━━━━━ Material to process ━━━━━

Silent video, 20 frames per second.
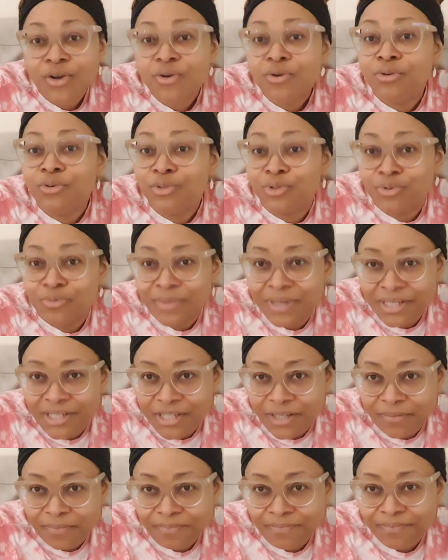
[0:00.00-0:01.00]

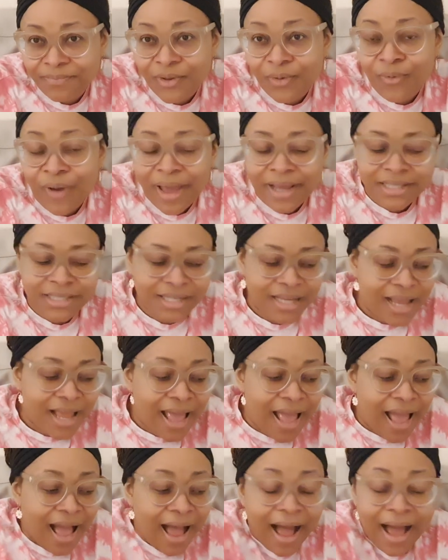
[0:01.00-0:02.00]
Odumeje, right?
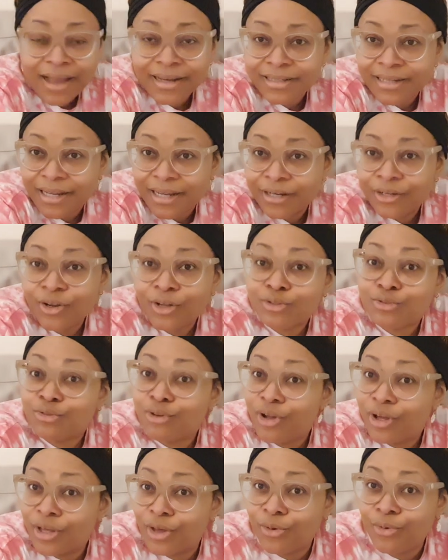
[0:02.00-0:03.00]
And not too
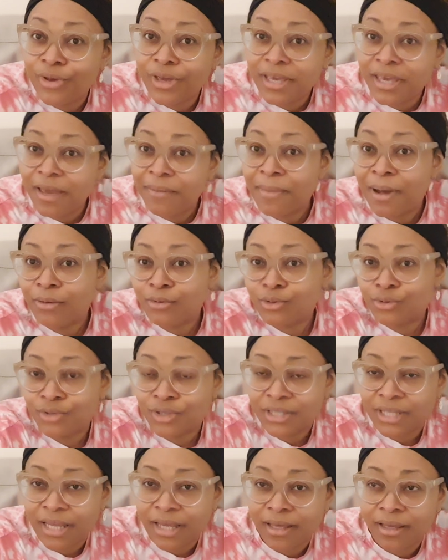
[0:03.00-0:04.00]
long ago, he
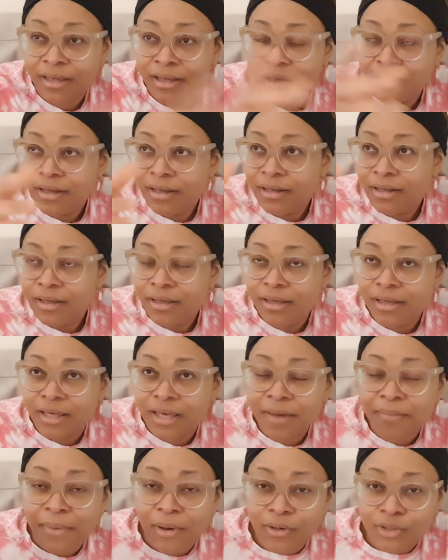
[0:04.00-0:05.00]

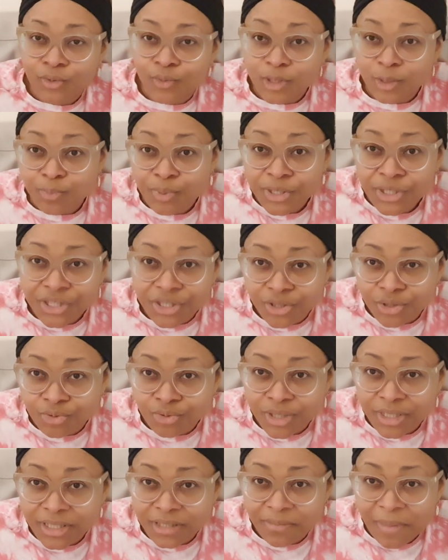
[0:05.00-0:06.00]
was preaching to
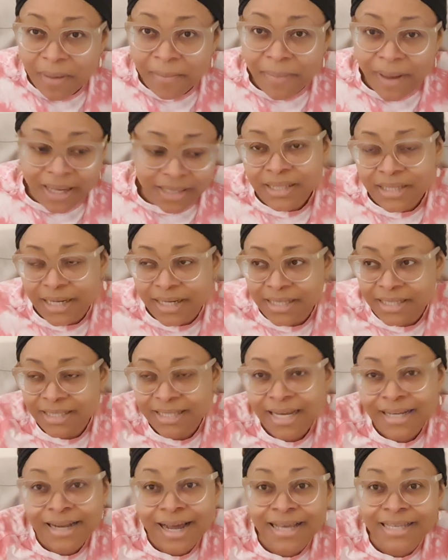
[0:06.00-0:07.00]
his members, and he
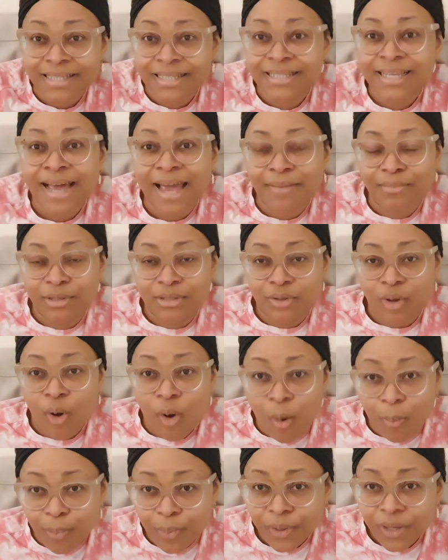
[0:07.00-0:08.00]
said that his time is
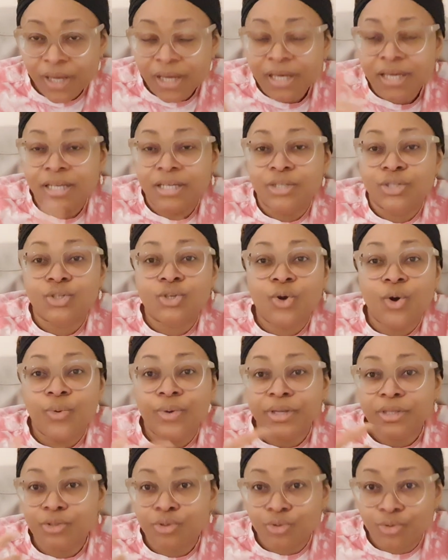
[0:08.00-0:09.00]
up, he's
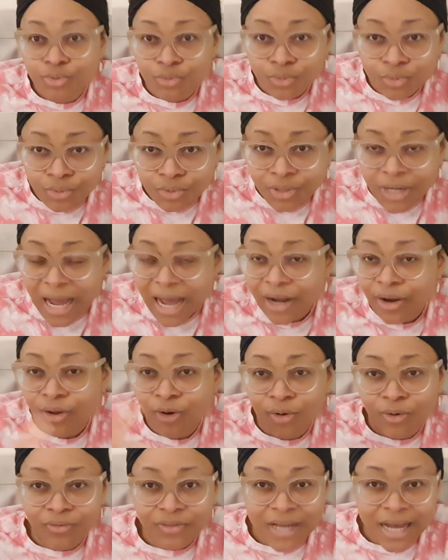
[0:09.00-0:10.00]
going soon, and
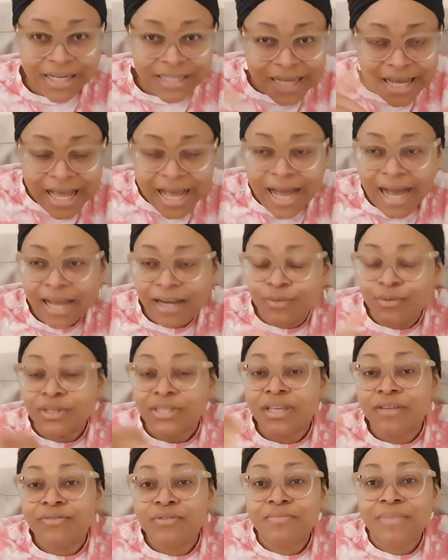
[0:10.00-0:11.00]
all of that. And he was
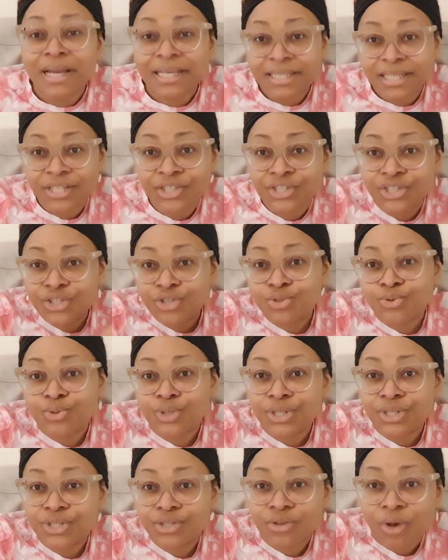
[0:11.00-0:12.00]
giving messages to
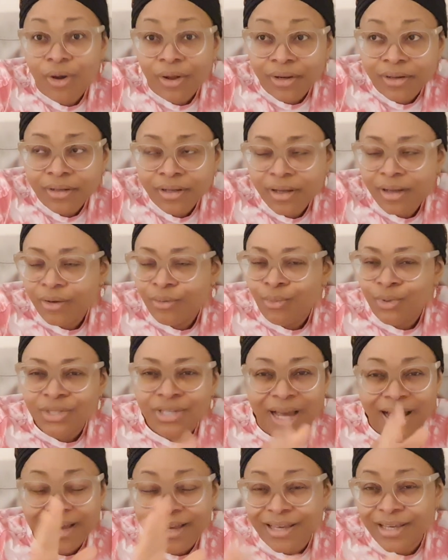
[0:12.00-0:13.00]
his son,
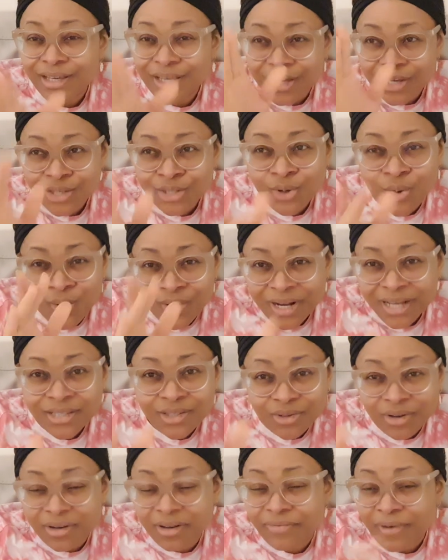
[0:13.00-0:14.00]
his
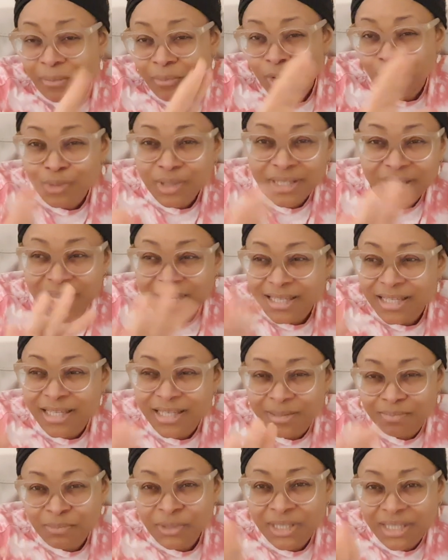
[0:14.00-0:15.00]
oldest son, if I'm not
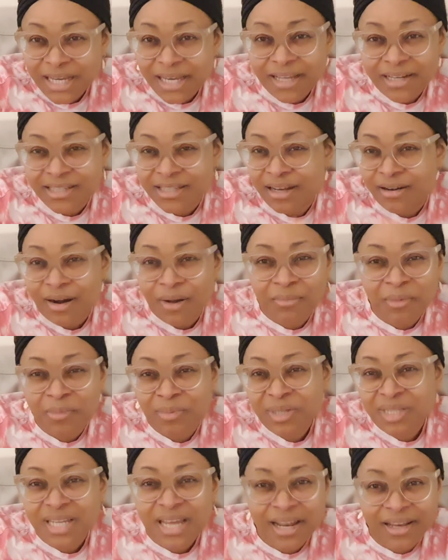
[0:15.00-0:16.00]
mistaken, is around
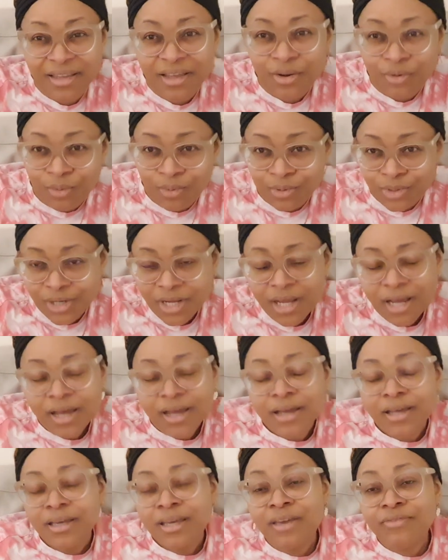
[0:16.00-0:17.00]
maybe 10-year-old,
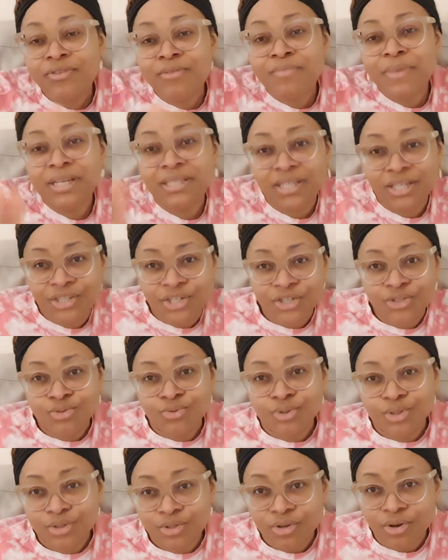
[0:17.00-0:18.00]
giving messages to
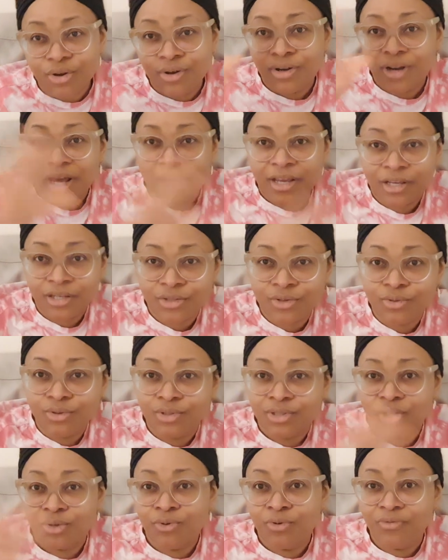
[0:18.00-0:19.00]
his son that he's going
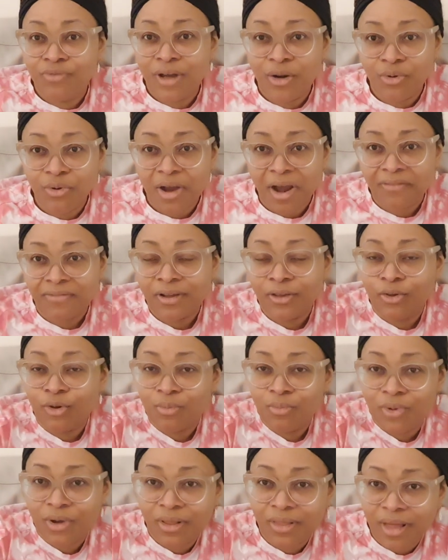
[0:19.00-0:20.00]
to take over, look after your
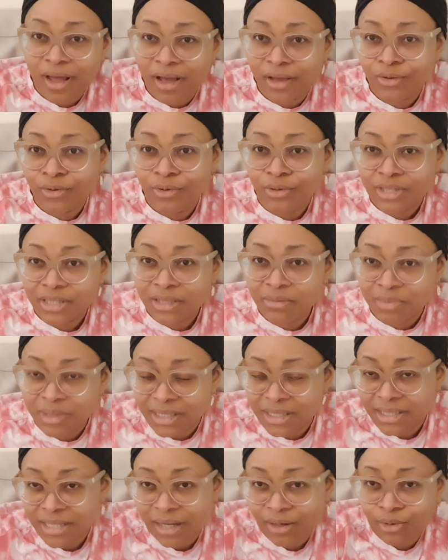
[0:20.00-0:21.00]
mother and your
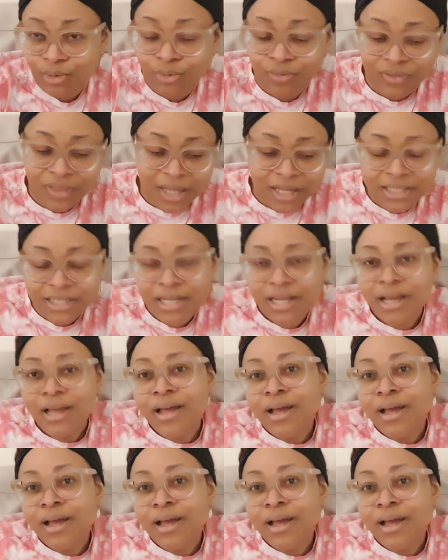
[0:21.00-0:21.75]
siblings and all of that.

━━━━━

Problem statement - Pictures aside, set down the lines from the one containing "[0:06.00-0:07.00]" through the end of the records above, exactly and only those.

Exercise output -
[0:06.00-0:07.00]
his members, and he
[0:07.00-0:08.00]
said that his time is
[0:08.00-0:09.00]
up, he's
[0:09.00-0:10.00]
going soon, and
[0:10.00-0:11.00]
all of that. And he was
[0:11.00-0:12.00]
giving messages to
[0:12.00-0:13.00]
his son,
[0:13.00-0:14.00]
his
[0:14.00-0:15.00]
oldest son, if I'm not
[0:15.00-0:16.00]
mistaken, is around
[0:16.00-0:17.00]
maybe 10-year-old,
[0:17.00-0:18.00]
giving messages to
[0:18.00-0:19.00]
his son that he's going
[0:19.00-0:20.00]
to take over, look after your
[0:20.00-0:21.00]
mother and your
[0:21.00-0:21.75]
siblings and all of that.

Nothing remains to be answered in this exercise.